Recorded data:
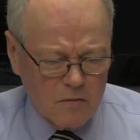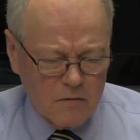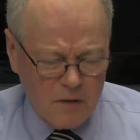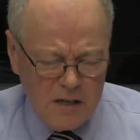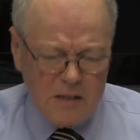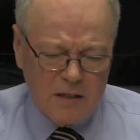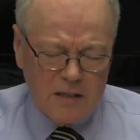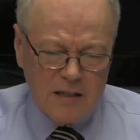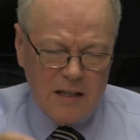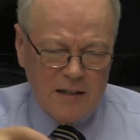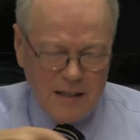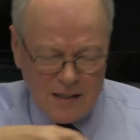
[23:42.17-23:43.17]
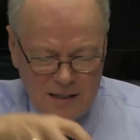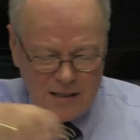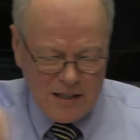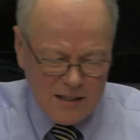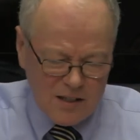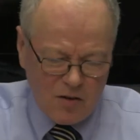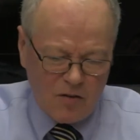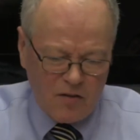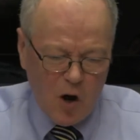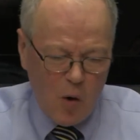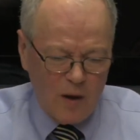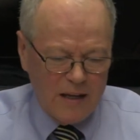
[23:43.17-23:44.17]
reasons, this sort of
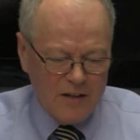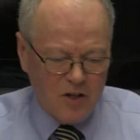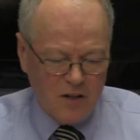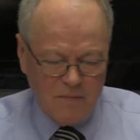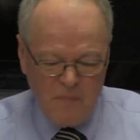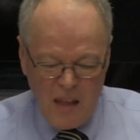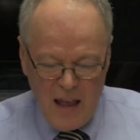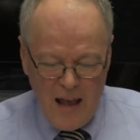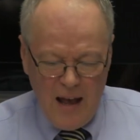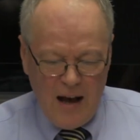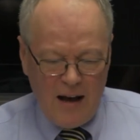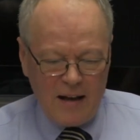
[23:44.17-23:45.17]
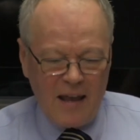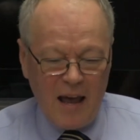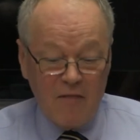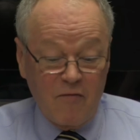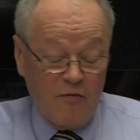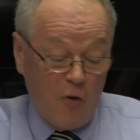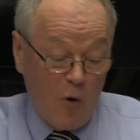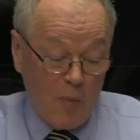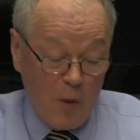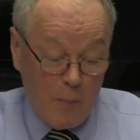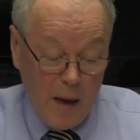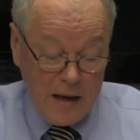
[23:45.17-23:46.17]
coalition can form
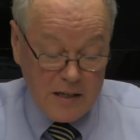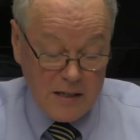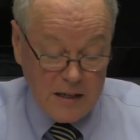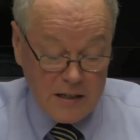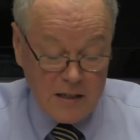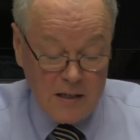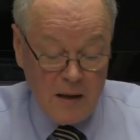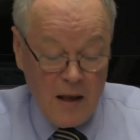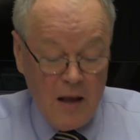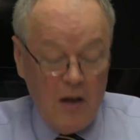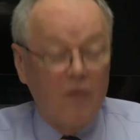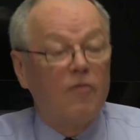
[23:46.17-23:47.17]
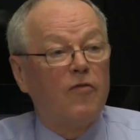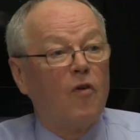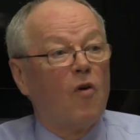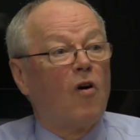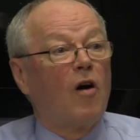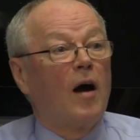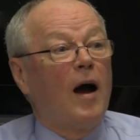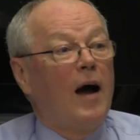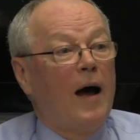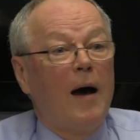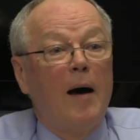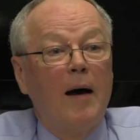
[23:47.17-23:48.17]
the basis for
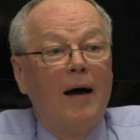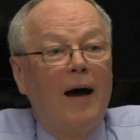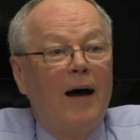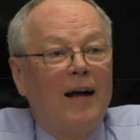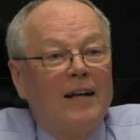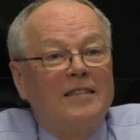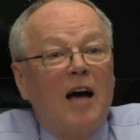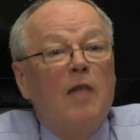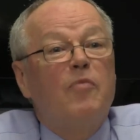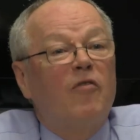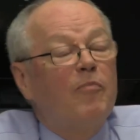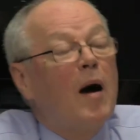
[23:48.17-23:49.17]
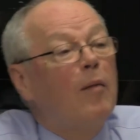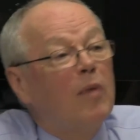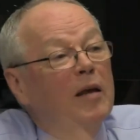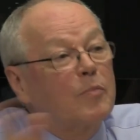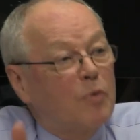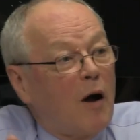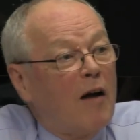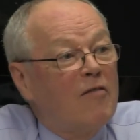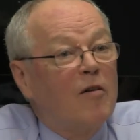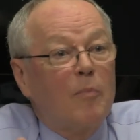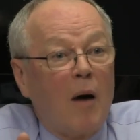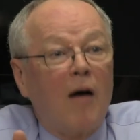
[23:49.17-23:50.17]
a type of
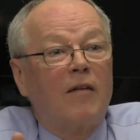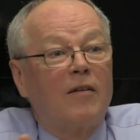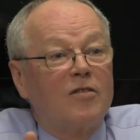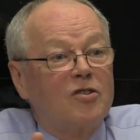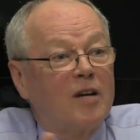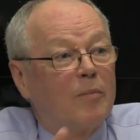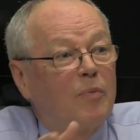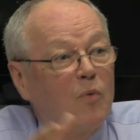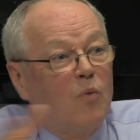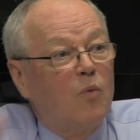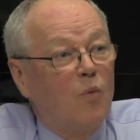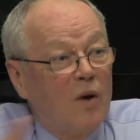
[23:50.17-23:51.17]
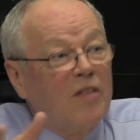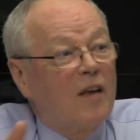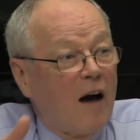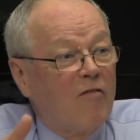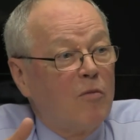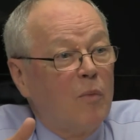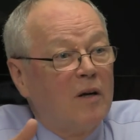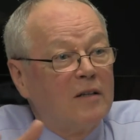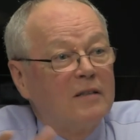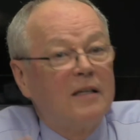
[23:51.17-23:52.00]
public-private partnership with government,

Problem to solve: In the answer, the lines from the one containing "[23:48.17-23:49.17]" to the end of the records above must be written out exactly, both ends included; the pictures must not appear.

Exercise response:
[23:48.17-23:49.17]
[23:49.17-23:50.17]
a type of
[23:50.17-23:51.17]
[23:51.17-23:52.00]
public-private partnership with government,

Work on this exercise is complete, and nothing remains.